Matthew J. Platkin, the New Jersey attorney general, on Monday detailed criminal charges against George E. Norcross III, who listened from the front row of the news conference.Credit...Hannah Beier for The New York Times

Reporting from Trenton, N.J.

George E. Norcross III, an insurance executive who for decades has been one of New Jersey’s most powerful Democratic kingmakers, was charged on Monday with racketeering in what prosecutors say was a 12-year scheme that involved his brother, his lawyer and a former mayor of Camden, N.J.

The 13-count indictment unsealed by New Jersey’s attorney general, Matthew J. Platkin, accused Mr. Norcross and five co-defendants of unlawfully obtaining property and property rights along Camden’s waterfront, fraudulently collecting millions of dollars in government-issued tax breaks and influencing government officials.

“Instead of contributing to the successes of the city of Camden,” Mr. Platkin said as he announced the charges, Mr. Norcross led a “criminal enterprise” that “took the Camden waterfront all for themselves.”

The indictment accuses Mr. Norcross of bullying rival developers who were also trying to capitalize on a push to revitalize the waterfront in Camden, a poor city outside Philadelphia long plagued by violent crime.

“Are you threatening me?” one developer asked, according to a recorded telephone call mentioned in the indictment.

“Absolutely,” Mr. Norcross replied.

Mr. Norcross’s brother, Philip A. Norcross, the chief executive of a Camden-based law firm, and the city’s former mayor, Dana L. Redd, were also charged with racketeering in the first degree, a crime punishable by up to 20 years in prison.

On Monday afternoon, George Norcross, 68, who now lives in Florida, showed up, uninvited, to a news conference Mr. Platkin held in Trenton, N.J. Dressed in a suit and loafers without socks, he stared from the front row of the room as the attorney general described the charges contained in a 111-page indictment. Mr. Norcross’s team of lawyers and at least one co-defendant, William Tambussi, a lawyer who has represented Mr. Norcross and the city of Camden, sat behind him.

Soon after, in an impromptu news conference, Mr. Norcross accused Mr. Platkin of carrying out a personal vendetta, calling him a “coward” and a “politician masquerading as an attorney general.”

“He’s innocent,” his lawyer, Michael Critchley, added. “He’s not afraid of the accusations.”

Kevin H. Marino, a lawyer for Philip Norcross, called the allegations “bogus” and said Mr. Platkin had been “blindsided by his own ambition.”

The charges against George Norcross, a feared political survivor, immediately served to further tarnish the already blemished reputation of New Jersey politics. The state’s senior senator, Robert Menendez, is in his sixth week of a corruption trial, charged by federal prosecutors with accepting cash, gold bars and a Mercedes-Benz in exchange for doling out favors for allies.

Mr.

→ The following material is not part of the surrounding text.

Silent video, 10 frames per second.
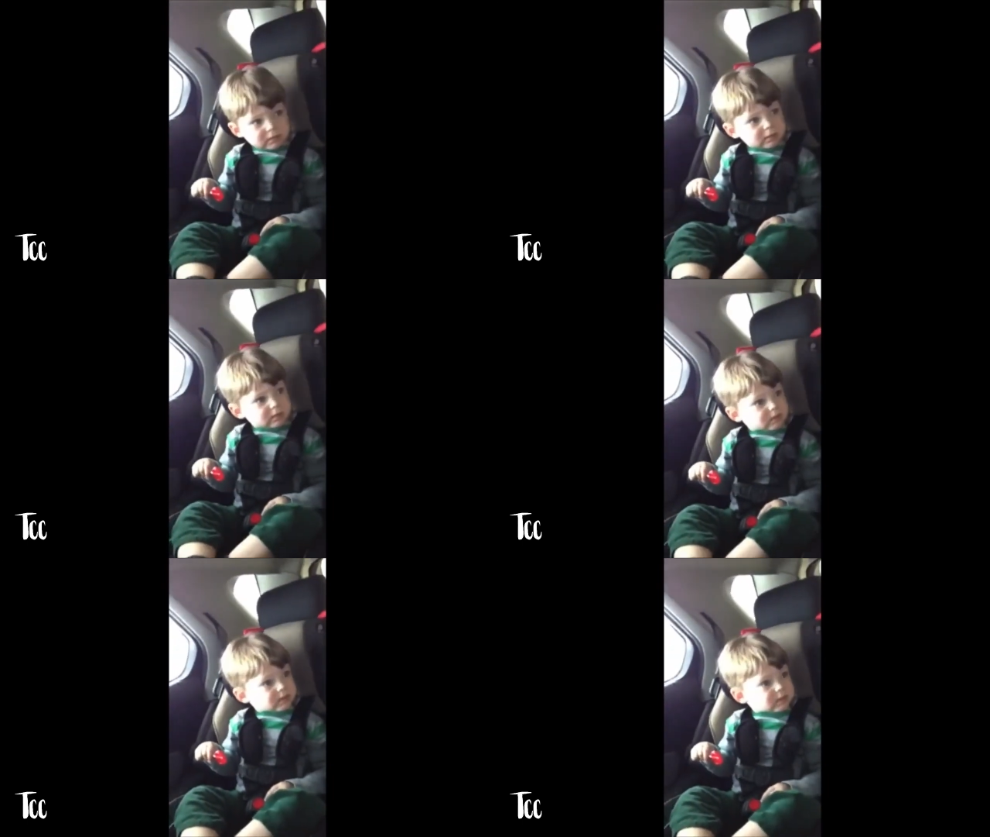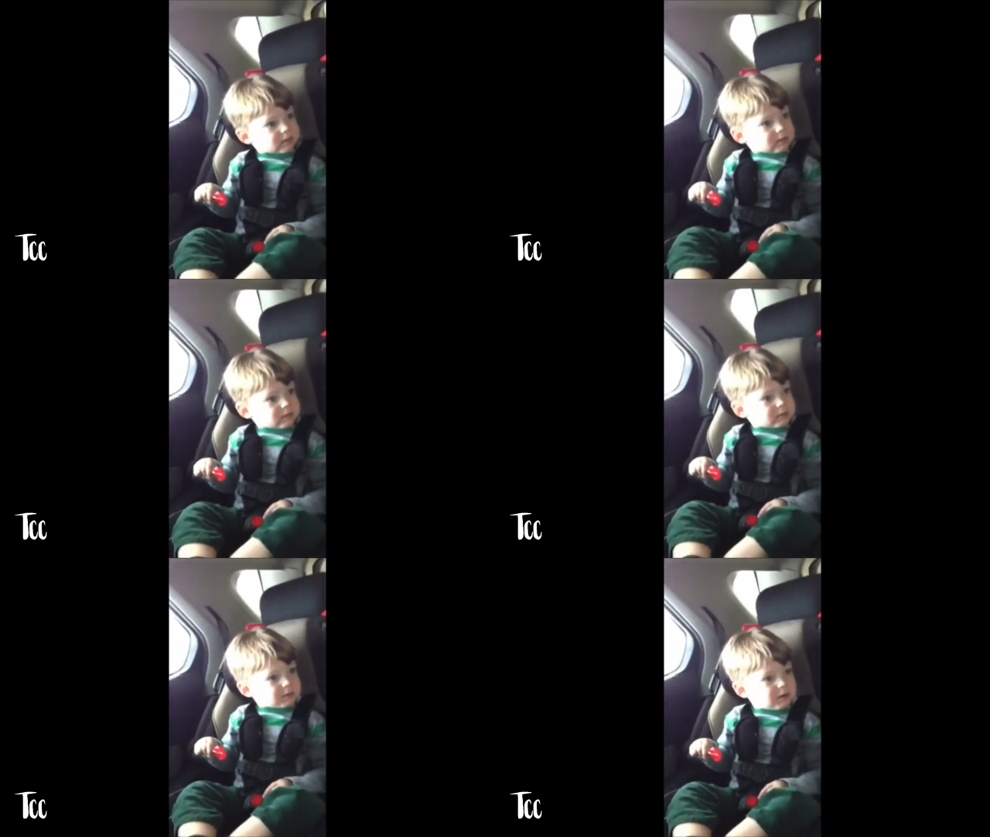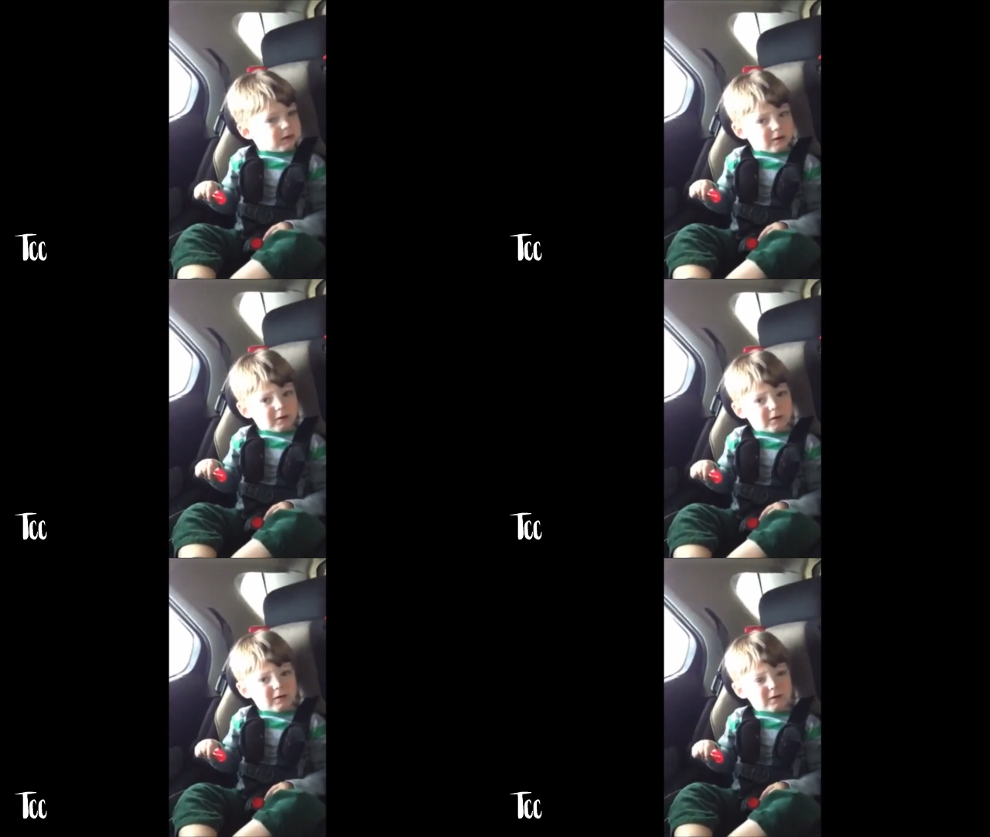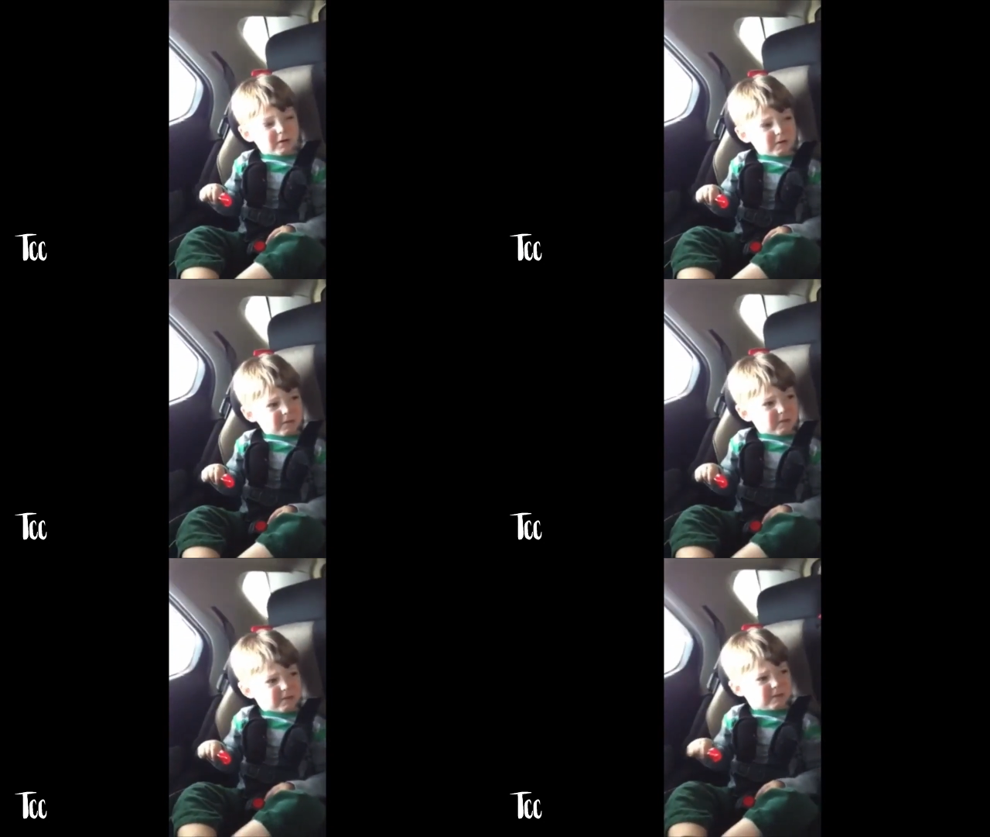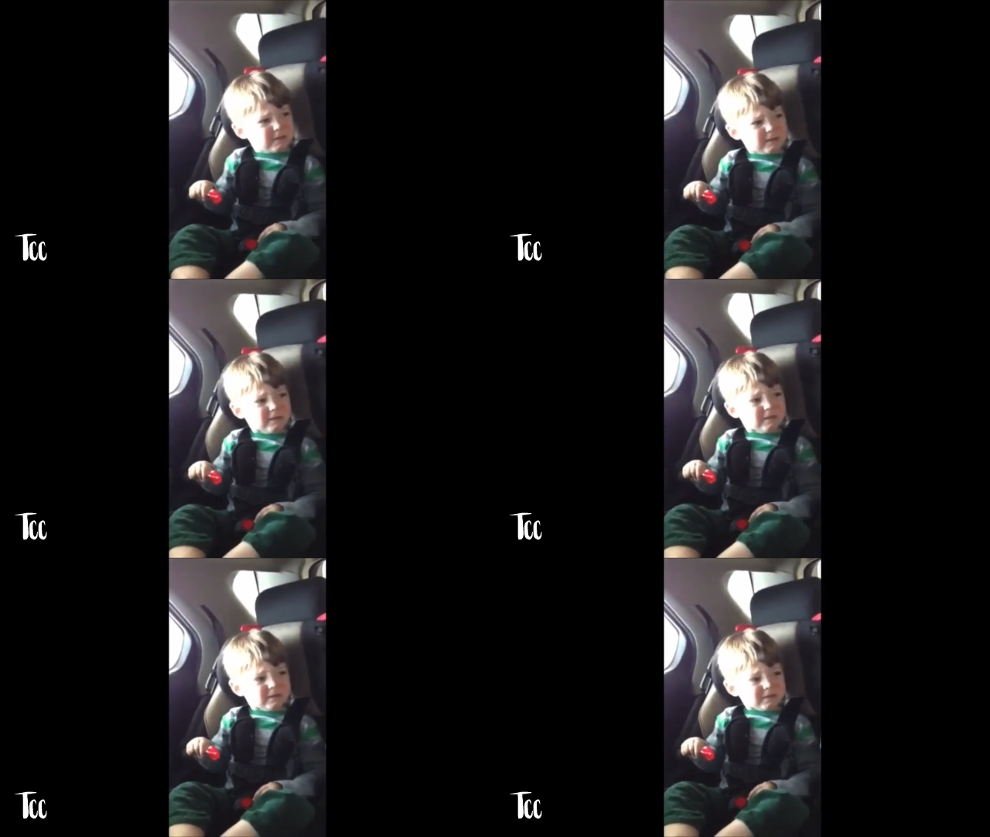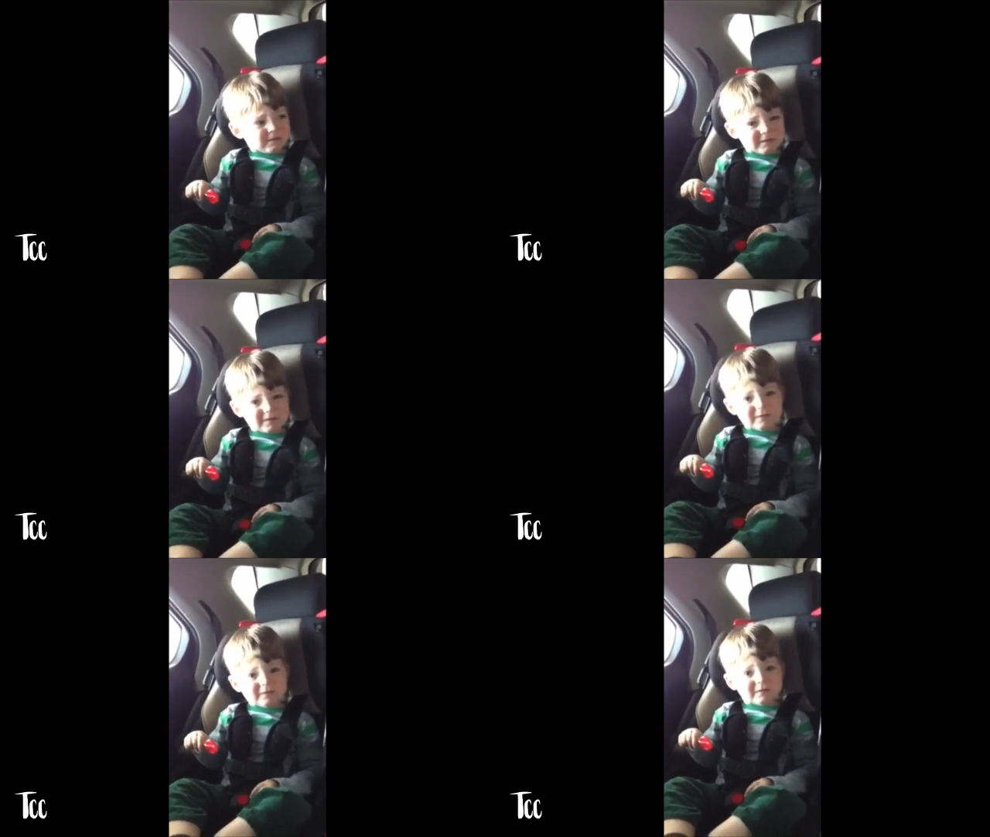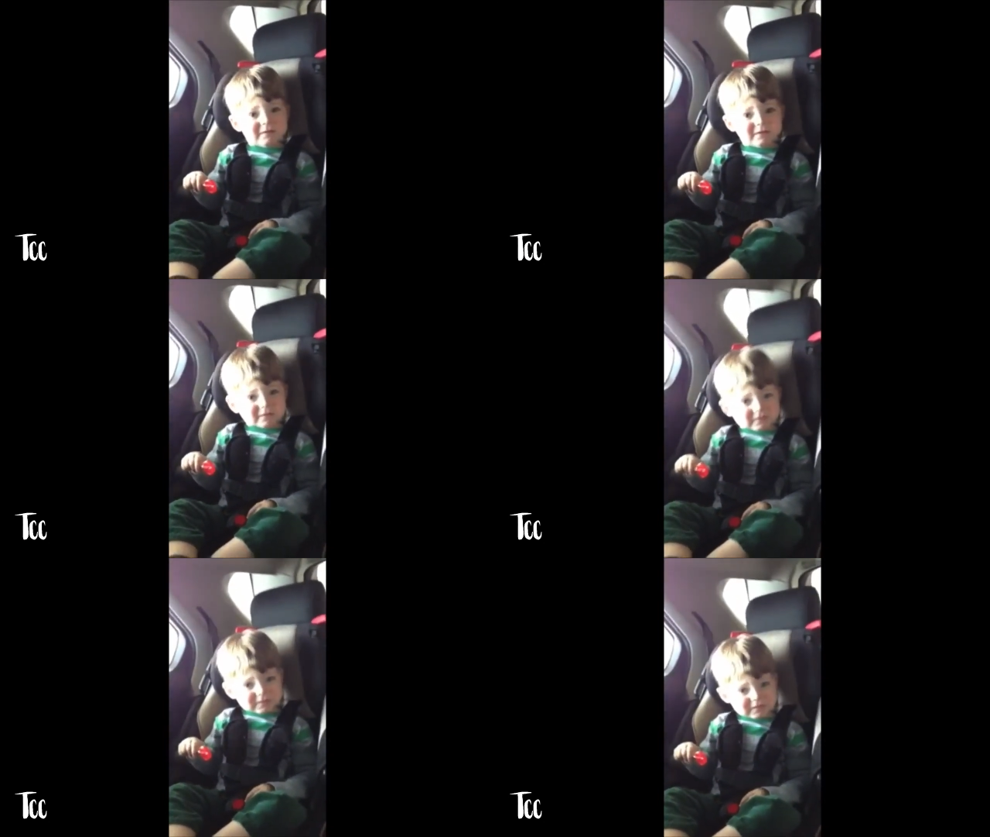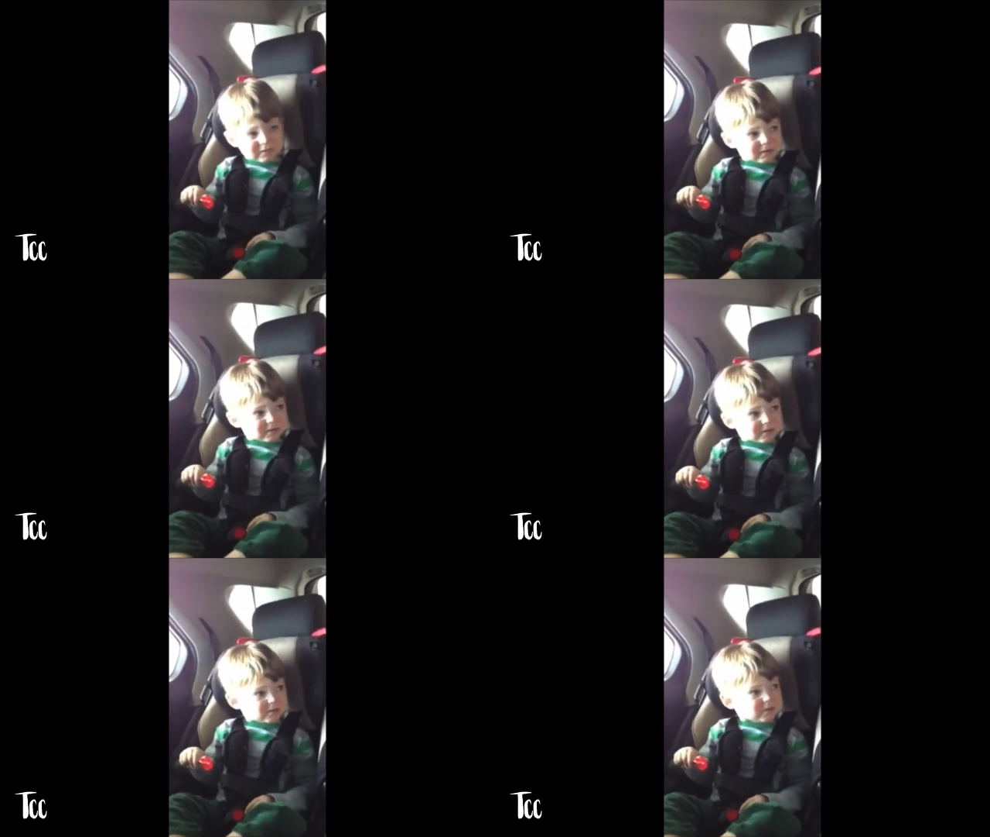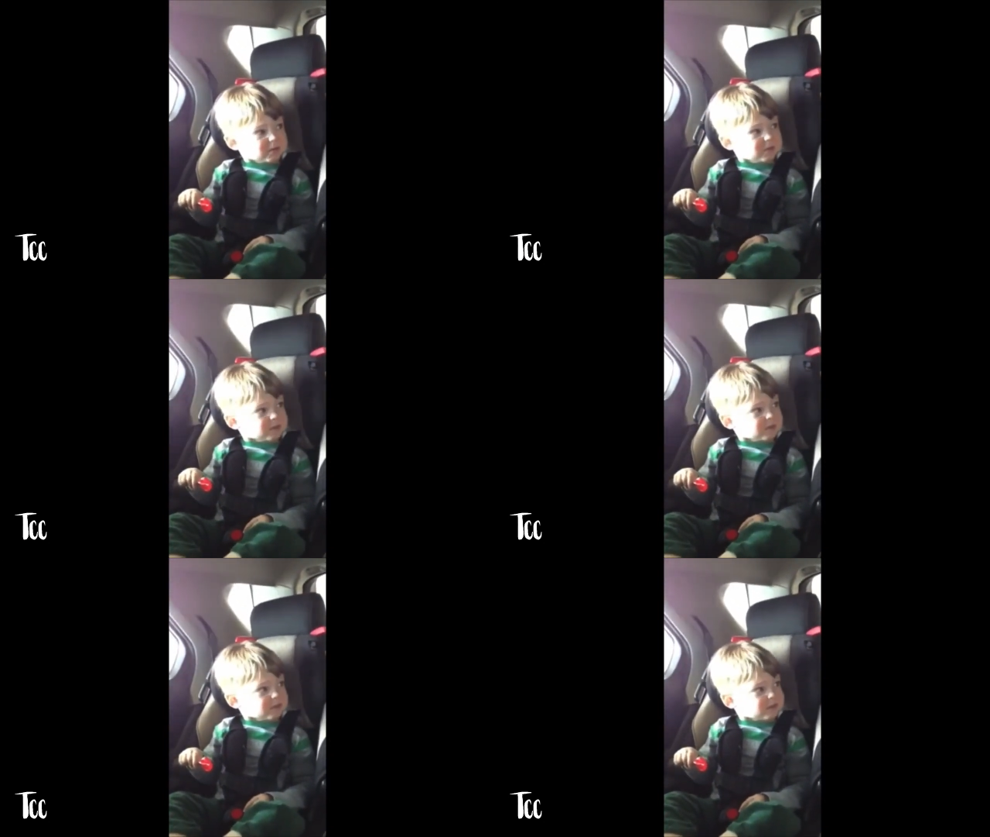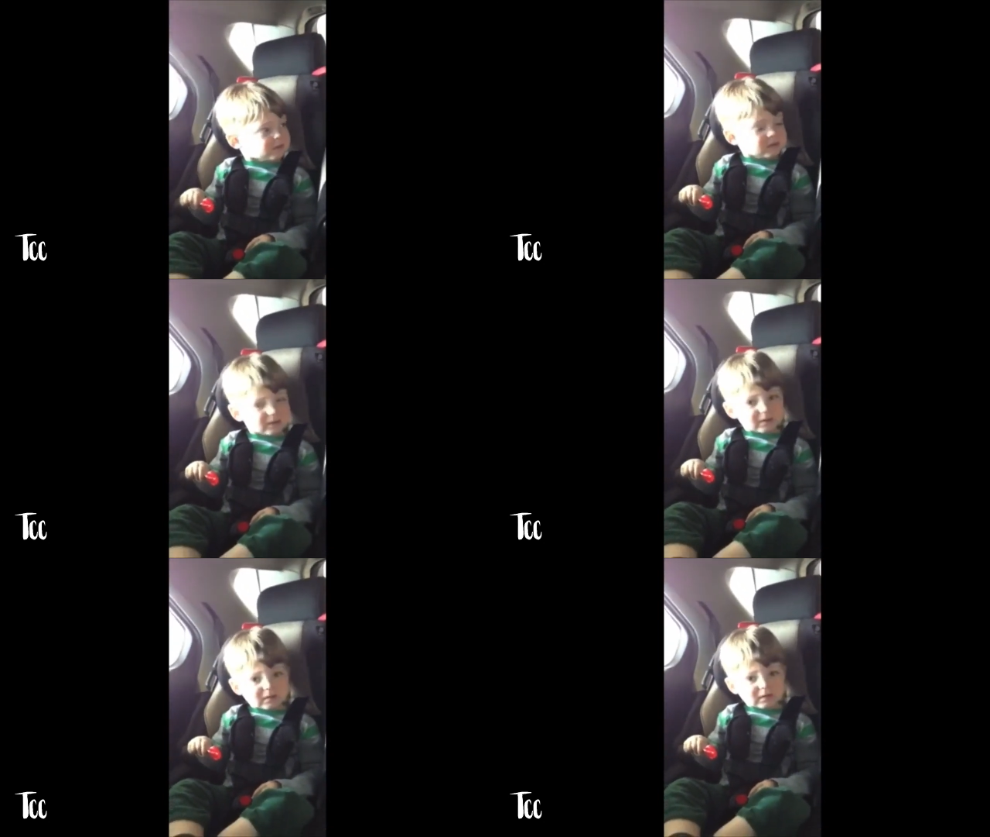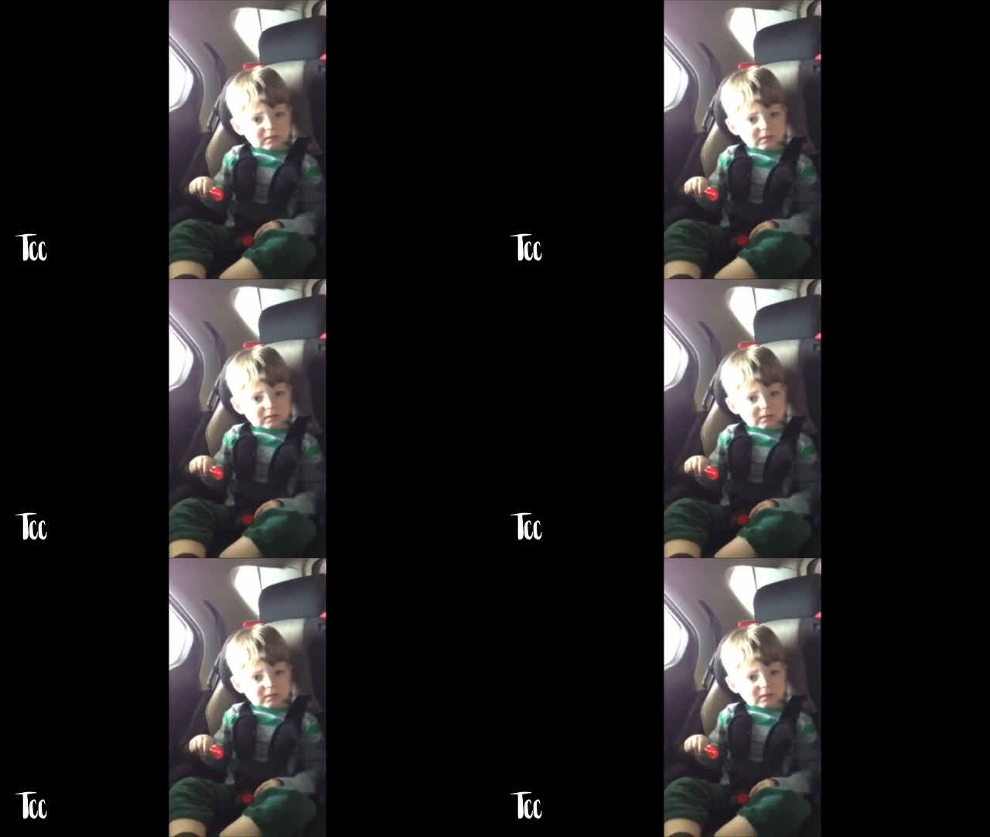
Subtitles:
(silence)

Norcross, who was a member of the Democratic National Committee until 2021, was for decades the most powerful unelected political official in New Jersey. He formed alliances that often blurred the lines between the Democratic and Republican parties. For years he was both a close friend of the former House speaker, Nancy Pelosi, and a member of former President Donald J. Trump’s Mar-a-Lago Club.

By donating generously to political campaigns and assembling an ironclad voting bloc of South Jersey lawmakers, he was instrumental in selecting governorssteering bills through the Legislature and influencing state policy.

About a year ago, Mr. Norcross suggested he was stepping backfrom politics after a series of embarrassing legislative defeats. His public statements coincided with news reports that the attorney general’s office had revived its investigation into more than a billion dollars in tax breaks awarded to South Jersey companies through legislation backed by former Gov. Chris Christie, a Republican and close ally of Mr. Norcross.

Gov. Philip D. Murphy, a Democrat, had railed against that tax incentive program during his first term and sparred openly with Mr. Norcross — tension that defined much of his first two years in office. Mr. Platkin was Mr. Murphy’s chief counsel when the state began investigating the program, the Economic Opportunity Act of 2013, and was later tapped as attorney general.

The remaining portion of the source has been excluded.